Good resources for graph analytics and learning

Here is a collection of videos and books on the topic of graph analytics and learning. I am collecting them for building a graph based domain specific language.

Here are a series of materials with a focus on videos on introducing graph computing for analytics, machine learning and other applications. I try to rank them in the order of importance and ease of understanding.

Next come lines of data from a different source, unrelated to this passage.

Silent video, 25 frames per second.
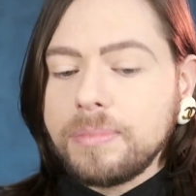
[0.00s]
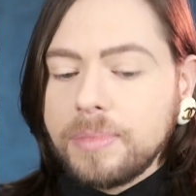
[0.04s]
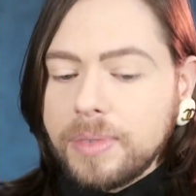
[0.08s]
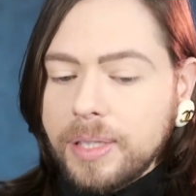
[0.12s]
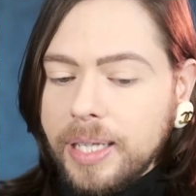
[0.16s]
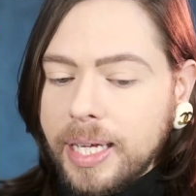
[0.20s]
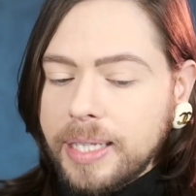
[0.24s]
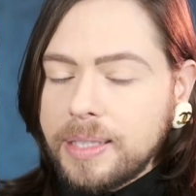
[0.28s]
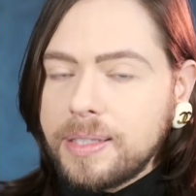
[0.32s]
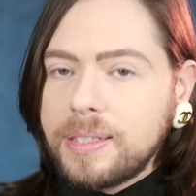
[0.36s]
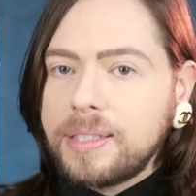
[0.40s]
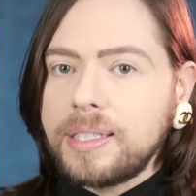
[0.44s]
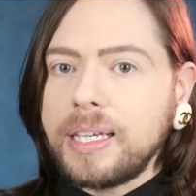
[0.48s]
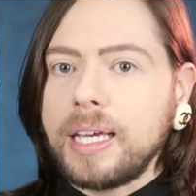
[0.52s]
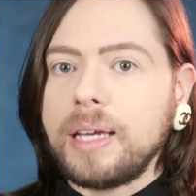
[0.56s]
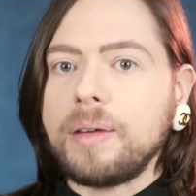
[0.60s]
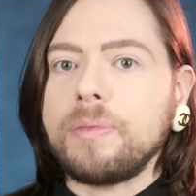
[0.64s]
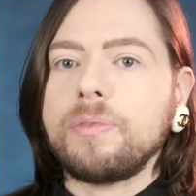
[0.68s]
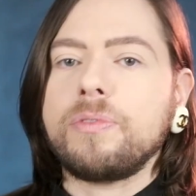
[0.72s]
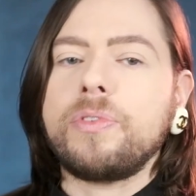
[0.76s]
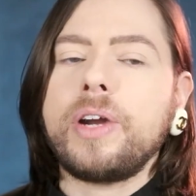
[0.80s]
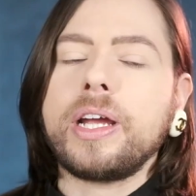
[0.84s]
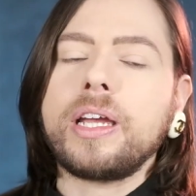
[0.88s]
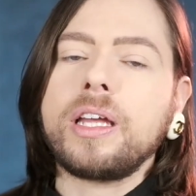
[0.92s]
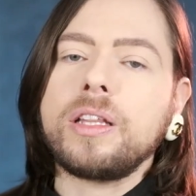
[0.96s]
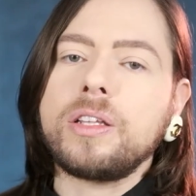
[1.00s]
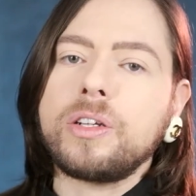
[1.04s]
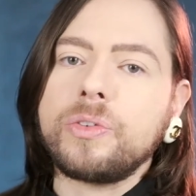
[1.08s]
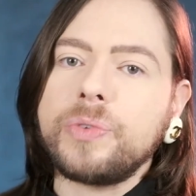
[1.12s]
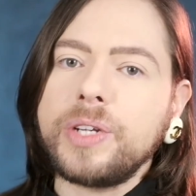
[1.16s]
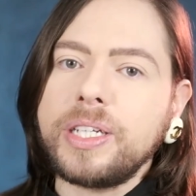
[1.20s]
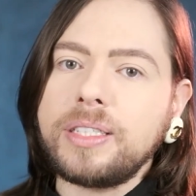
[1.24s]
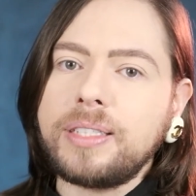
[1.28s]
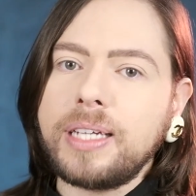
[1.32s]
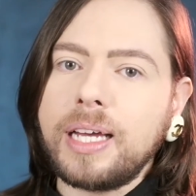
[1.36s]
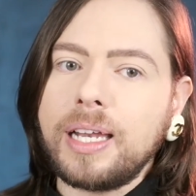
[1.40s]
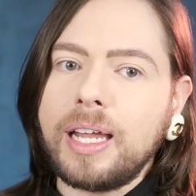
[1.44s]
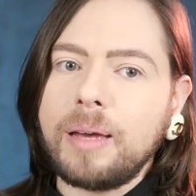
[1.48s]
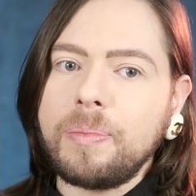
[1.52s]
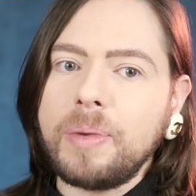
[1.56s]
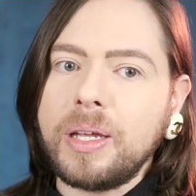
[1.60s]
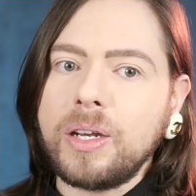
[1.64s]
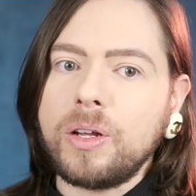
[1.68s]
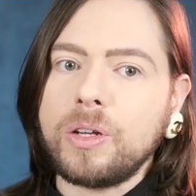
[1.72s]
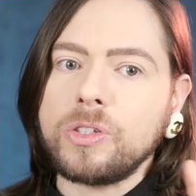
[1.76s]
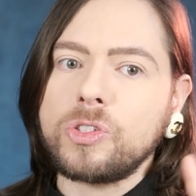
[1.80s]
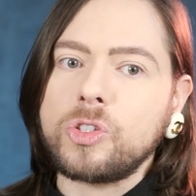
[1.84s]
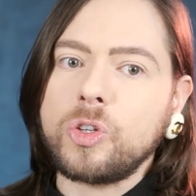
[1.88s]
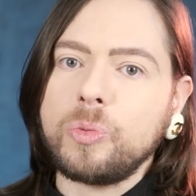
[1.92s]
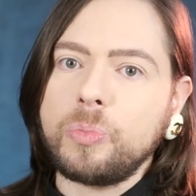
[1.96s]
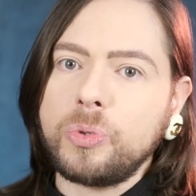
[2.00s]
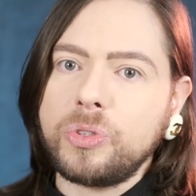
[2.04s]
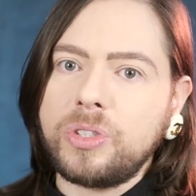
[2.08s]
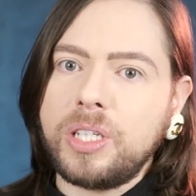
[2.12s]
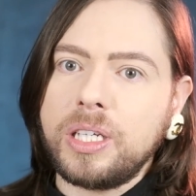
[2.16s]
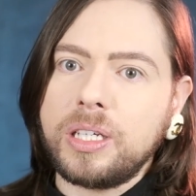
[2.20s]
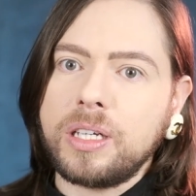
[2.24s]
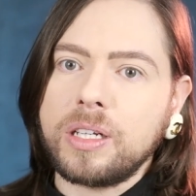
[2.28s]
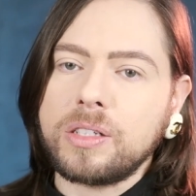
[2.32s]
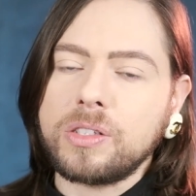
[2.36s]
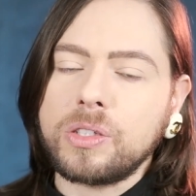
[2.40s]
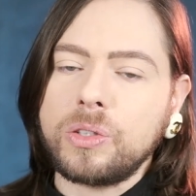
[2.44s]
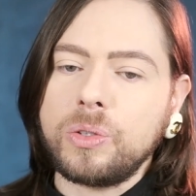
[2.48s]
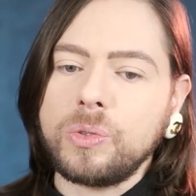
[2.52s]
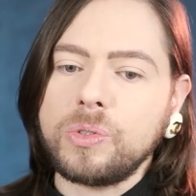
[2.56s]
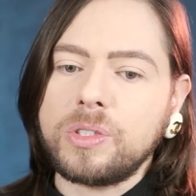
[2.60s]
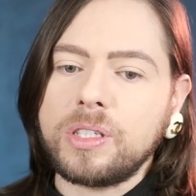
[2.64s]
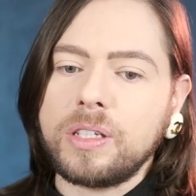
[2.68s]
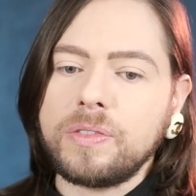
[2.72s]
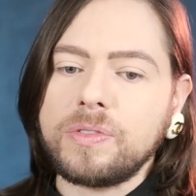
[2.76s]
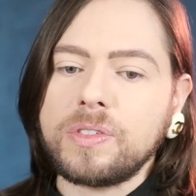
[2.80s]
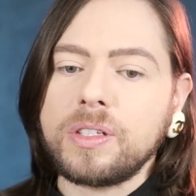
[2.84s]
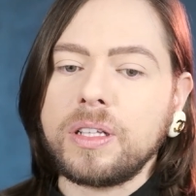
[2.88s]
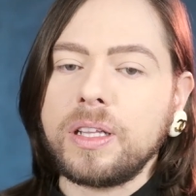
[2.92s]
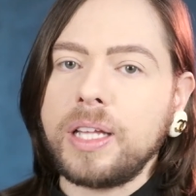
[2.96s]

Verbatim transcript: Let's see. Regular retail, I mean also boutique exclusives.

This is my attempt at understanding the graph applications, while trying to design a DSL (domain specific language) for graphs.

GraphLab (Strata NY 2013) GraphLab large scale machine learning on graphs. Carlos Guestrin, CEO

Despite its horrible performance, it is the first framework that puts graph computing in systems highlight.

Graph-Based User Behavior Modeling (CMU workshop at KDD 2015 on ACM)  (part 1)    (part 2)

Published on Oct 2, 2015

Authors: Alex Beutel, Leman Akoglu, Christos Faloutsos


How can we model users’ preferences? How do anomalies, fraud, and spam effect our models of normal users? How can we modify our models to catch fraudsters? In this tutorial we will answer these questions – connecting graph analysis tools for user behavior modeling to anomaly and fraud detection. In particular, we will focus on the application of subgraph analysis, label propagation, and latent factor models to static, evolving, and attributed graphs. For each of these techniques we will give a brief explanation of the algorithms and the intuition behind them. We will then give examples of recent research using the techniques to model, understand and predict normal behavior. With this intuition for how these methods are applied to graphs and user behavior, we will focus on state-of-the-art research showing how the outcomes of these methods are effected by fraud, and how they have been used to catch fraudsters.

Networks, Crowds, and Markets

This is an extremely good book for an introduction to the field. I used it as an undergraduate textbook on graph algorithms.

There is also a edX class that goes with it

Networks: an introduction (Mark Newman)

This is an incredible book giving clear description of the fundamental concepts, algorithms and ideas in graph computing. Covers graph theory and some spectral graph theory stuff. Mostly using the language of Linear Algebra.

Graph Algorithms in the Language of Linear Algebra

This book is very eye opening for me. It is interesting to see how linear algebra can be used for a lot of common graph applications with potentially very concise syntax. The authors are all experts in the field of graphs, sparse matrix operations and other relevant field.



There are good tutorials on how to use the Cipher language.


Probabilistic Graphical Models

There is also a coursera class by the same professor.